* Data for analysis *
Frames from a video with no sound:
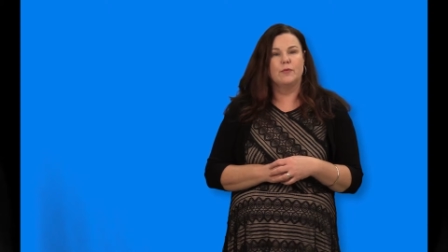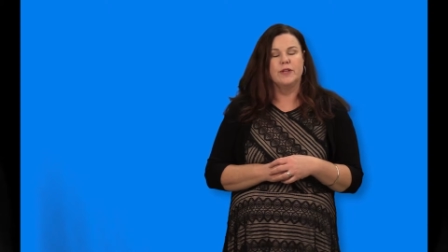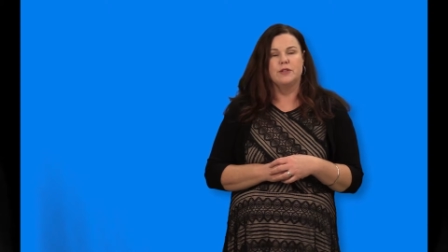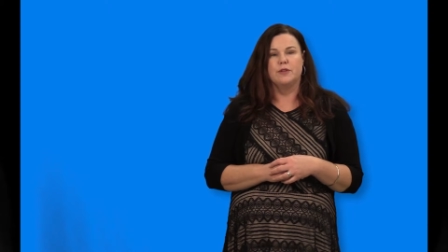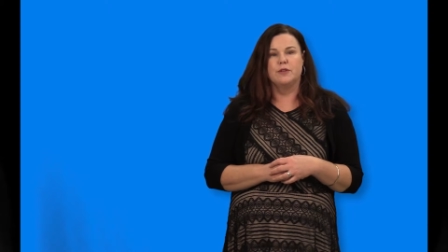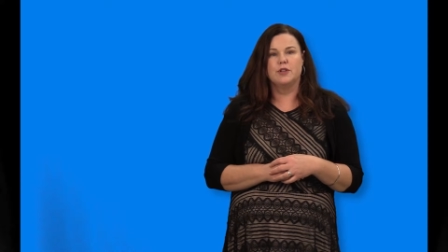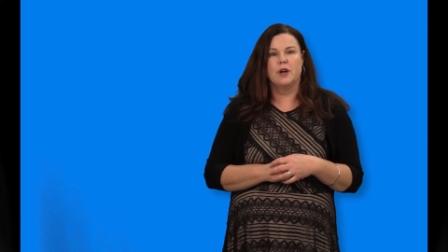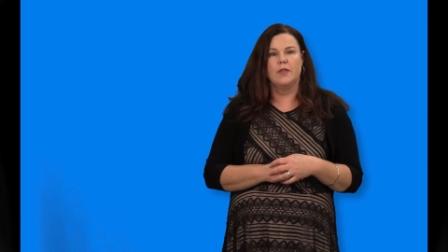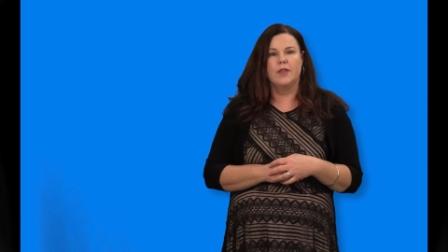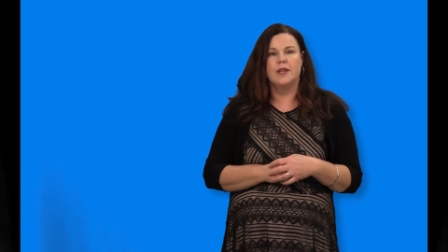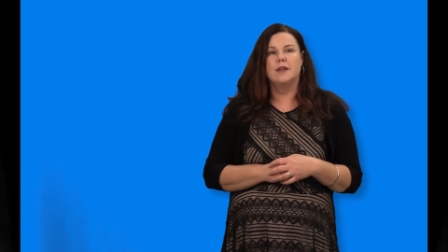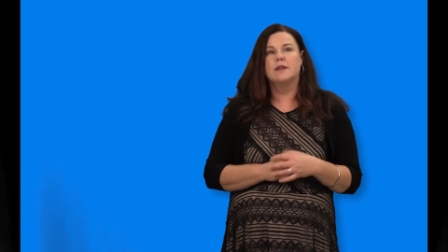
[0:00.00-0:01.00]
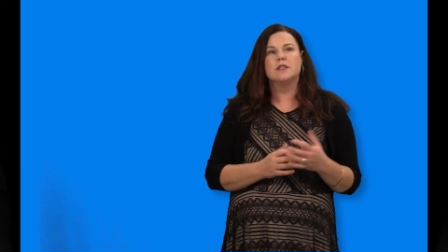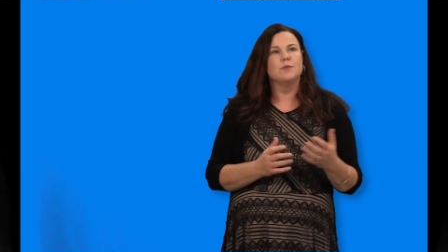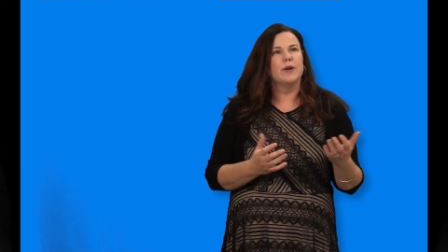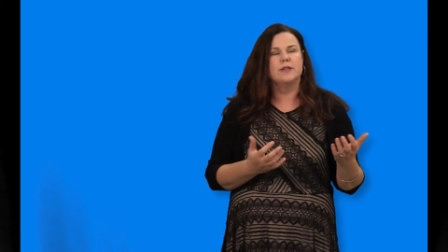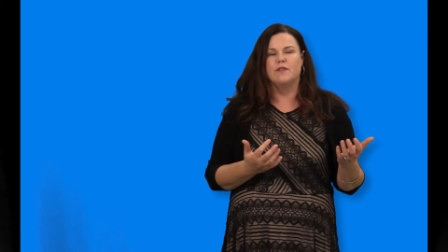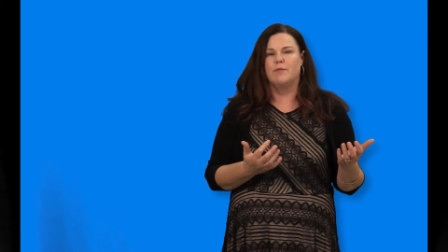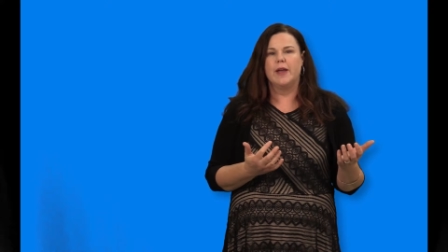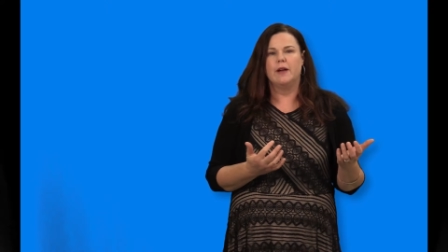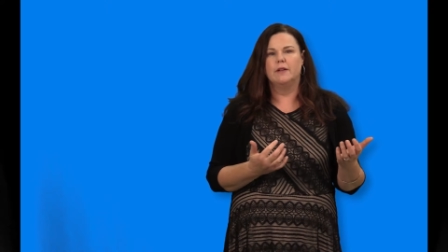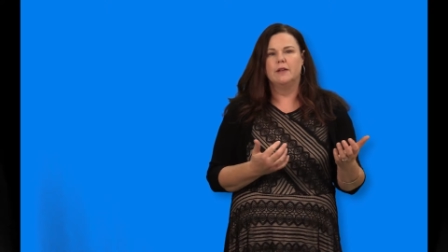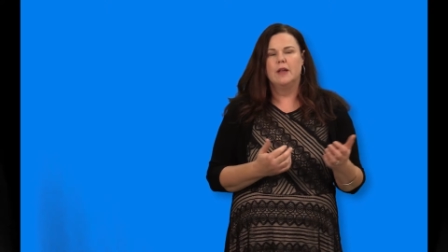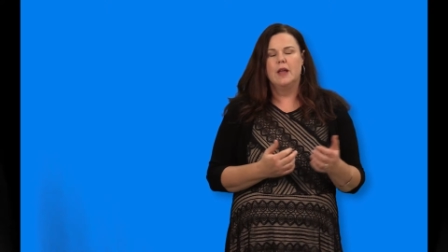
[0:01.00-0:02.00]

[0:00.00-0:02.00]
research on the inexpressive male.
==
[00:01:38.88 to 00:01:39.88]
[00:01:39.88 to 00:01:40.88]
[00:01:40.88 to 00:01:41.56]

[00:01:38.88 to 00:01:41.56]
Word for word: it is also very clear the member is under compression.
* * *
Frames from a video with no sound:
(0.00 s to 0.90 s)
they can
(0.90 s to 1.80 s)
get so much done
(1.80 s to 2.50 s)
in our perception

* Your goal *
Transcribe the records above from the line holding "[00:01:40.88 to 00:01:41.56]" down to the line holding "Word for word: it", inclusive, without adding anything.

* Answer space *
[00:01:40.88 to 00:01:41.56]

[00:01:38.88 to 00:01:41.56]
Word for word: it is also very clear the member is under compression.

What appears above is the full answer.